WHAT YOU ARE ASKED TO DO: Reproduce the records below word for word.

RECORD SET:

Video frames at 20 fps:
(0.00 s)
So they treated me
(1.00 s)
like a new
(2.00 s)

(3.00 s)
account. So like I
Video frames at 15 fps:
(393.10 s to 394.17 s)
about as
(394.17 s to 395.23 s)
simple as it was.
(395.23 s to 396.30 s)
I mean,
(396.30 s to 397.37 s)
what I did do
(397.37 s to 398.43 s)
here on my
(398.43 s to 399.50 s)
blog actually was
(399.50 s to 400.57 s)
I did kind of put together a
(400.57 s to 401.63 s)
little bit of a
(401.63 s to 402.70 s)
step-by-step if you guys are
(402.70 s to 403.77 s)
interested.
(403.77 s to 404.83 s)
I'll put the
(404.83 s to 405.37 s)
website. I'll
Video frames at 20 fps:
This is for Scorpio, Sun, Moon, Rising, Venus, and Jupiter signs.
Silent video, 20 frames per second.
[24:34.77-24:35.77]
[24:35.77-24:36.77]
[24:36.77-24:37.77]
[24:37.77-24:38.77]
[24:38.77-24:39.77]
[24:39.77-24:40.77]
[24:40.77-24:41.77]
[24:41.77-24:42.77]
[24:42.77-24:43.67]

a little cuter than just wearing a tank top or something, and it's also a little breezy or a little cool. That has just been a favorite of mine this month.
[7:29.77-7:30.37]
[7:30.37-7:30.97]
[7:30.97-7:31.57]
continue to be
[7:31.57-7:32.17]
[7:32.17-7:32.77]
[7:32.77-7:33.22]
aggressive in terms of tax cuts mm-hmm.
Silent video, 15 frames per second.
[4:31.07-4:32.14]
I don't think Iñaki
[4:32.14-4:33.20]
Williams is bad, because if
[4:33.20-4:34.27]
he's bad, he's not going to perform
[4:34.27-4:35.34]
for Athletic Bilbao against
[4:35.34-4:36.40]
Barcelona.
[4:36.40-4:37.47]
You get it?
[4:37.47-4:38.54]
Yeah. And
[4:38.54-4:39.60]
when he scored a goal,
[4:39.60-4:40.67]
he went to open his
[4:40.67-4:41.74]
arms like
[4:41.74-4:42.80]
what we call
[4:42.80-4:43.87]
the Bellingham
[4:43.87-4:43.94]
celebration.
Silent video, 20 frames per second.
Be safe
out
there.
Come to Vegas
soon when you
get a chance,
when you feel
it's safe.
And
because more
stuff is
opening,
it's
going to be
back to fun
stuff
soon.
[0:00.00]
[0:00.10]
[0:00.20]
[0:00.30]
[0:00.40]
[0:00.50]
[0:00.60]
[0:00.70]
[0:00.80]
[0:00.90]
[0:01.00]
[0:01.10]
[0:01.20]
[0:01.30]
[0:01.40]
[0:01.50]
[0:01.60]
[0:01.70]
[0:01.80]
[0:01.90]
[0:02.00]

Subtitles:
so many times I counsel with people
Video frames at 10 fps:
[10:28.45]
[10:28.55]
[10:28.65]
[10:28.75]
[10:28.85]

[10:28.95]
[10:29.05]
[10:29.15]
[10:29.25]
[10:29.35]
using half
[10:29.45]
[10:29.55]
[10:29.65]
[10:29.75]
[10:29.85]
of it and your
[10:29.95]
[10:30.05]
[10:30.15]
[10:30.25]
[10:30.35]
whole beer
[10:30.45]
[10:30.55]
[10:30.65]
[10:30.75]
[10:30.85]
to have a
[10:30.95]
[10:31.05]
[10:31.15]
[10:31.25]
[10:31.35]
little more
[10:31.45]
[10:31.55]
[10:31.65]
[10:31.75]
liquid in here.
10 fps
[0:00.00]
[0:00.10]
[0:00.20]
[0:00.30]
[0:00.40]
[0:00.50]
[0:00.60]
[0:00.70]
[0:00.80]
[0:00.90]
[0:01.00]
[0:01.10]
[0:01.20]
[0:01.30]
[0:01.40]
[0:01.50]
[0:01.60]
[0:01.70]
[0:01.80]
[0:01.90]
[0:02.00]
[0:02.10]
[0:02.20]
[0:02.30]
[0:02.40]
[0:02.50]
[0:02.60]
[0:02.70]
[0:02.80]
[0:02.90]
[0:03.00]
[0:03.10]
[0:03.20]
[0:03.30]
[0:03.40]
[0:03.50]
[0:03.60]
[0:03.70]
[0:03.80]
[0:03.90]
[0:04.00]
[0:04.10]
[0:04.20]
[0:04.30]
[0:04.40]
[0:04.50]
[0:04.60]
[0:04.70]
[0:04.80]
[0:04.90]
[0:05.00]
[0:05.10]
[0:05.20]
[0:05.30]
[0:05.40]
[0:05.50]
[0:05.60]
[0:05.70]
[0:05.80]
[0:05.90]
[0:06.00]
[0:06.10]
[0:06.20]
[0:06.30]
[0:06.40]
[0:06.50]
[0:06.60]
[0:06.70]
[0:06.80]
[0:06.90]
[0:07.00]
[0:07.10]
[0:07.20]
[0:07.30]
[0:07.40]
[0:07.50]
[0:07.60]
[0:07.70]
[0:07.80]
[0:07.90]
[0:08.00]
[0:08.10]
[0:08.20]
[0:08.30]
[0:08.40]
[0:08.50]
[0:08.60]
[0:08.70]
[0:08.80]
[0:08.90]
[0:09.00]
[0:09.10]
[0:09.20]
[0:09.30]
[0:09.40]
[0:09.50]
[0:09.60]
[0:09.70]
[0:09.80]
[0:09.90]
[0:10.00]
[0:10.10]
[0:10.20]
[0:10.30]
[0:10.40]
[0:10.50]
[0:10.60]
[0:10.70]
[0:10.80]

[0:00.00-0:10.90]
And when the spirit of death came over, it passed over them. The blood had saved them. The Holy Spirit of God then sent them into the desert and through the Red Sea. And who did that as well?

ANSWER:
Video frames at 20 fps:
(0.00 s)
So they treated me
(1.00 s)
like a new
(2.00 s)

(3.00 s)
account. So like I
Video frames at 15 fps:
(393.10 s to 394.17 s)
about as
(394.17 s to 395.23 s)
simple as it was.
(395.23 s to 396.30 s)
I mean,
(396.30 s to 397.37 s)
what I did do
(397.37 s to 398.43 s)
here on my
(398.43 s to 399.50 s)
blog actually was
(399.50 s to 400.57 s)
I did kind of put together a
(400.57 s to 401.63 s)
little bit of a
(401.63 s to 402.70 s)
step-by-step if you guys are
(402.70 s to 403.77 s)
interested.
(403.77 s to 404.83 s)
I'll put the
(404.83 s to 405.37 s)
website. I'll
Video frames at 20 fps:
This is for Scorpio, Sun, Moon, Rising, Venus, and Jupiter signs.
Silent video, 20 frames per second.
[24:34.77-24:35.77]
[24:35.77-24:36.77]
[24:36.77-24:37.77]
[24:37.77-24:38.77]
[24:38.77-24:39.77]
[24:39.77-24:40.77]
[24:40.77-24:41.77]
[24:41.77-24:42.77]
[24:42.77-24:43.67]

a little cuter than just wearing a tank top or something, and it's also a little breezy or a little cool. That has just been a favorite of mine this month.
[7:29.77-7:30.37]
[7:30.37-7:30.97]
[7:30.97-7:31.57]
continue to be
[7:31.57-7:32.17]
[7:32.17-7:32.77]
[7:32.77-7:33.22]
aggressive in terms of tax cuts mm-hmm.
Silent video, 15 frames per second.
[4:31.07-4:32.14]
I don't think Iñaki
[4:32.14-4:33.20]
Williams is bad, because if
[4:33.20-4:34.27]
he's bad, he's not going to perform
[4:34.27-4:35.34]
for Athletic Bilbao against
[4:35.34-4:36.40]
Barcelona.
[4:36.40-4:37.47]
You get it?
[4:37.47-4:38.54]
Yeah. And
[4:38.54-4:39.60]
when he scored a goal,
[4:39.60-4:40.67]
he went to open his
[4:40.67-4:41.74]
arms like
[4:41.74-4:42.80]
what we call
[4:42.80-4:43.87]
the Bellingham
[4:43.87-4:43.94]
celebration.
Silent video, 20 frames per second.
Be safe
out
there.
Come to Vegas
soon when you
get a chance,
when you feel
it's safe.
And
because more
stuff is
opening,
it's
going to be
back to fun
stuff
soon.
[0:00.00]
[0:00.10]
[0:00.20]
[0:00.30]
[0:00.40]
[0:00.50]
[0:00.60]
[0:00.70]
[0:00.80]
[0:00.90]
[0:01.00]
[0:01.10]
[0:01.20]
[0:01.30]
[0:01.40]
[0:01.50]
[0:01.60]
[0:01.70]
[0:01.80]
[0:01.90]
[0:02.00]

Subtitles:
so many times I counsel with people
Video frames at 10 fps:
[10:28.45]
[10:28.55]
[10:28.65]
[10:28.75]
[10:28.85]

[10:28.95]
[10:29.05]
[10:29.15]
[10:29.25]
[10:29.35]
using half
[10:29.45]
[10:29.55]
[10:29.65]
[10:29.75]
[10:29.85]
of it and your
[10:29.95]
[10:30.05]
[10:30.15]
[10:30.25]
[10:30.35]
whole beer
[10:30.45]
[10:30.55]
[10:30.65]
[10:30.75]
[10:30.85]
to have a
[10:30.95]
[10:31.05]
[10:31.15]
[10:31.25]
[10:31.35]
little more
[10:31.45]
[10:31.55]
[10:31.65]
[10:31.75]
liquid in here.
10 fps
[0:00.00]
[0:00.10]
[0:00.20]
[0:00.30]
[0:00.40]
[0:00.50]
[0:00.60]
[0:00.70]
[0:00.80]
[0:00.90]
[0:01.00]
[0:01.10]
[0:01.20]
[0:01.30]
[0:01.40]
[0:01.50]
[0:01.60]
[0:01.70]
[0:01.80]
[0:01.90]
[0:02.00]
[0:02.10]
[0:02.20]
[0:02.30]
[0:02.40]
[0:02.50]
[0:02.60]
[0:02.70]
[0:02.80]
[0:02.90]
[0:03.00]
[0:03.10]
[0:03.20]
[0:03.30]
[0:03.40]
[0:03.50]
[0:03.60]
[0:03.70]
[0:03.80]
[0:03.90]
[0:04.00]
[0:04.10]
[0:04.20]
[0:04.30]
[0:04.40]
[0:04.50]
[0:04.60]
[0:04.70]
[0:04.80]
[0:04.90]
[0:05.00]
[0:05.10]
[0:05.20]
[0:05.30]
[0:05.40]
[0:05.50]
[0:05.60]
[0:05.70]
[0:05.80]
[0:05.90]
[0:06.00]
[0:06.10]
[0:06.20]
[0:06.30]
[0:06.40]
[0:06.50]
[0:06.60]
[0:06.70]
[0:06.80]
[0:06.90]
[0:07.00]
[0:07.10]
[0:07.20]
[0:07.30]
[0:07.40]
[0:07.50]
[0:07.60]
[0:07.70]
[0:07.80]
[0:07.90]
[0:08.00]
[0:08.10]
[0:08.20]
[0:08.30]
[0:08.40]
[0:08.50]
[0:08.60]
[0:08.70]
[0:08.80]
[0:08.90]
[0:09.00]
[0:09.10]
[0:09.20]
[0:09.30]
[0:09.40]
[0:09.50]
[0:09.60]
[0:09.70]
[0:09.80]
[0:09.90]
[0:10.00]
[0:10.10]
[0:10.20]
[0:10.30]
[0:10.40]
[0:10.50]
[0:10.60]
[0:10.70]
[0:10.80]

[0:00.00-0:10.90]
And when the spirit of death came over, it passed over them. The blood had saved them. The Holy Spirit of God then sent them into the desert and through the Red Sea. And who did that as well?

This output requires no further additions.